June 13, 2018
I had an appointment with the Radiation Oncologist today. I will be doing the daily radiation treatments at another facility other than the hospital downtown. This is something of a relief – traffic will be a little easier and I don’t have to worry about parking. Although, while I was downtown for the 1st appointment, I learned that they had parking validation for people doing treatment. Either way, I’m saved the time and stress of a drive downtown.
The Radiation Oncologist (RO) checked my incisions and range of motion before declaring me fit to start treatment. Because I will be having these treatments at a different facility, I will need another appointment tomorrow to finish the planning. As part of that appointment, they do a new CT scan to ensure they know the current “lay of the land” post-surgery. She also wants to do a new PET Scan to look at two Level 3 lymph nodes that were noted previously and were not removed or biopsied. The PET will be done downtown. It’s currently scheduled for the end of the month, but they’re working on moving it up. This means that I need to start my protein-only diet now in case they are able to move the date.

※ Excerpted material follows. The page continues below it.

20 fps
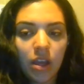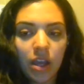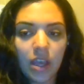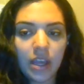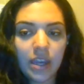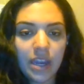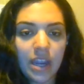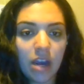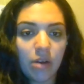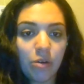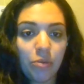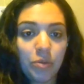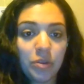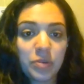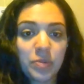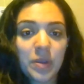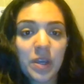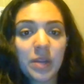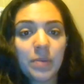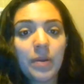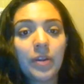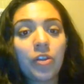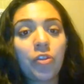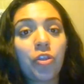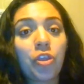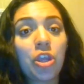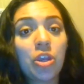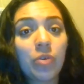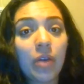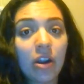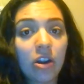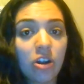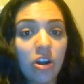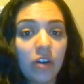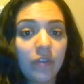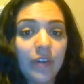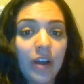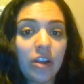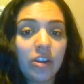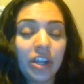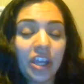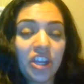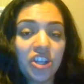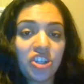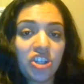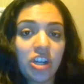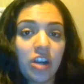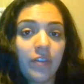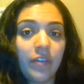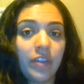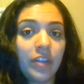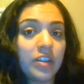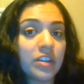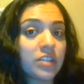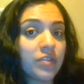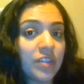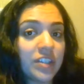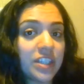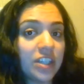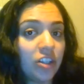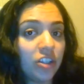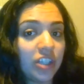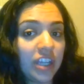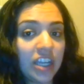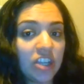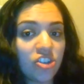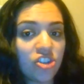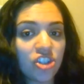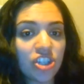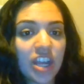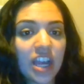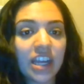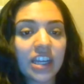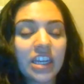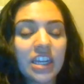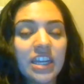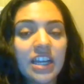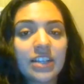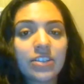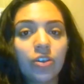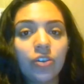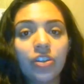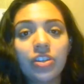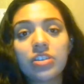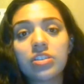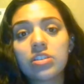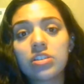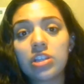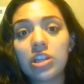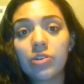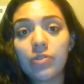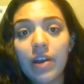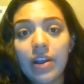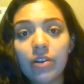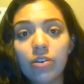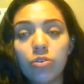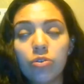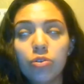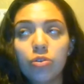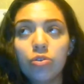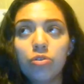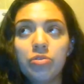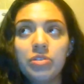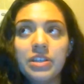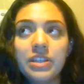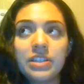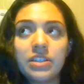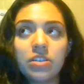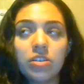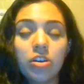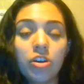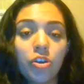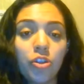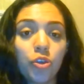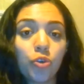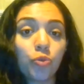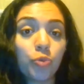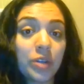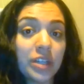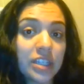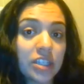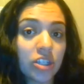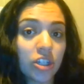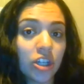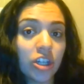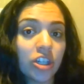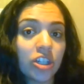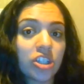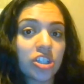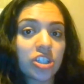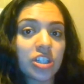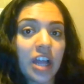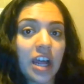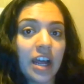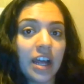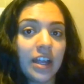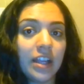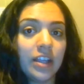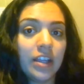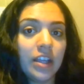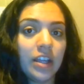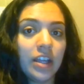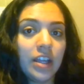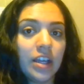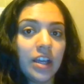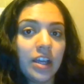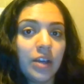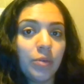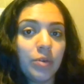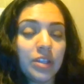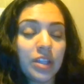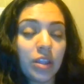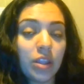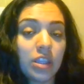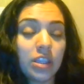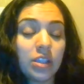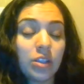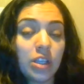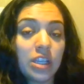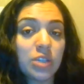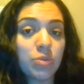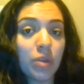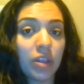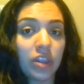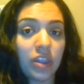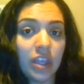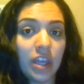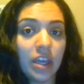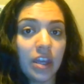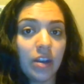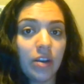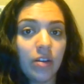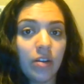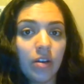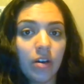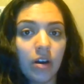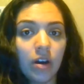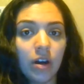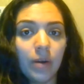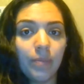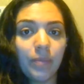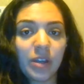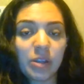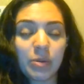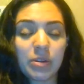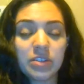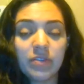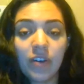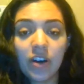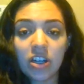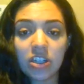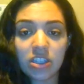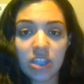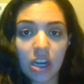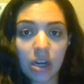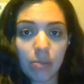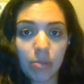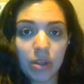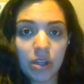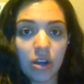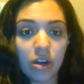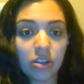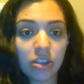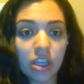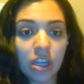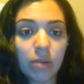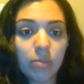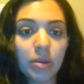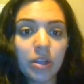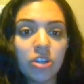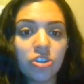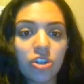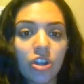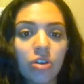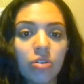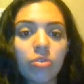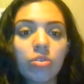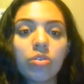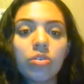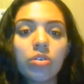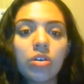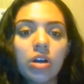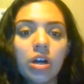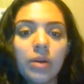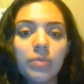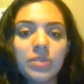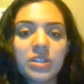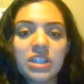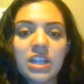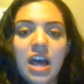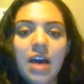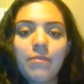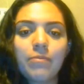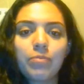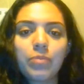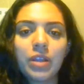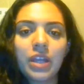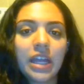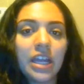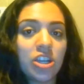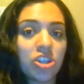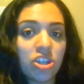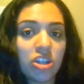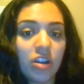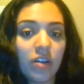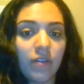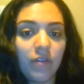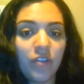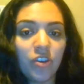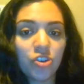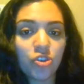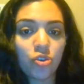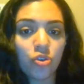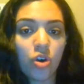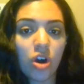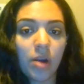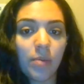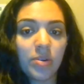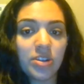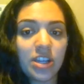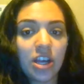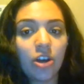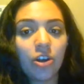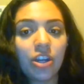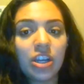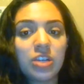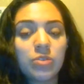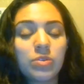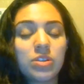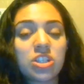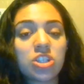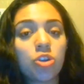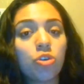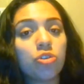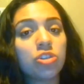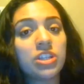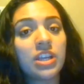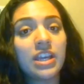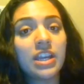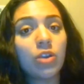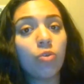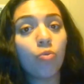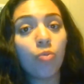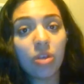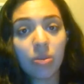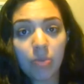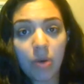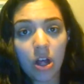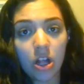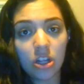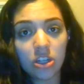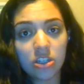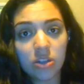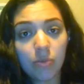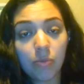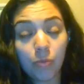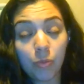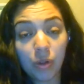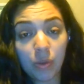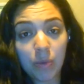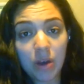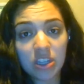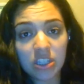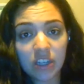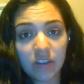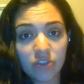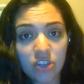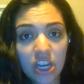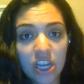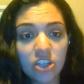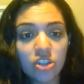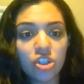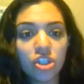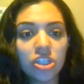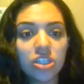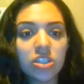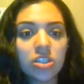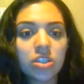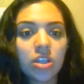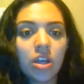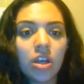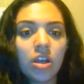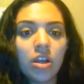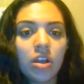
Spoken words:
And now we'll be speaking about the theoretical foundation of this facilitation technique. So this theoretical is the research that is within expressive arts therapy, art therapy in general. This application of visual art modalities was associated with positive changes.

I’m concerned about the issues she’s noted with my lymph nodes. They removed all of the axillary nodes in my right armpit during surgery. There were 20 of them. Apparently, there is still what they call a Level 3 node in my right chest that was identified previously as positive for cancer. This one is under my right pec. I think this is called a sentinel node. I’m not 100% on the terminology.
I also have a hilar node on the other side of my chest that lit up like a Christmas Tree during my first PET scan, which pretty much threw my Medical Oncologist for a loop back in November because we didn’t expect any issues on that side of my body. Hilar means that it’s at my lung root. Since then, both the Surgeon and Medical Oncologist (MO) have stated that they believe that this left side hilar node is an infectious node (meaning it was enlarged and inflamed because I had been sick for 4 months) and that it’s not a cancer concern. It’s not been biopsied, and that’s in part because it’s a deep node and hard and in a hard place to get to for a biopsy without causing problems along the way. Additionally, these nodes were like 6 mm back in November and are now like 3 or 4 mm. This was discussed with the Pulmonary group when I had the 1st PET scan back in November. If it’s still active in the new PET, it sounds like we’re going to schedule another surgery to biopsy it. What I don’t understand is that if they already had me on the table unconscious for surgery, why not just remove the one under my pec and and/or get a biopsy of the hilar nodes so I don’t have to go back in for yet another surgery.
Another concern the RO raised was that one of the lymph nodes in my armpit seems to have gotten bigger while the largest one, the one with the biopsy clip, got smaller. I was confused by these results, too, when I read them. I didn’t raise it because I wasn’t hearing any other issues with nodes until now from either the Surgeon or the MO. Another piece of this is that she said that it appeared that the cancer “escaped” this Level 3 node and was growing into the surrounding tissue. I don’t remember hearing this previously, so I’ll be making some calls tomorrow morning.
The RO said that radiation takes care of microscopic cancer, not cancer that’s already turned into a tumor. So IF these lymph nodes are still there and still positive for cancer, they likely won’t be resolved with radiation alone. That’s not comforting. I know I’m on Herceptin until February, which is the chemo/not chemo that attacks metastatic cancer. However, now I’m wondering what happens if that doesn’t finish the job. This concerns me because I *just* saw the Medical Oncologist last week and we discussed the chemo treatment plan following the tumor board. I’m really wishing I’d have followed through with medical school right now.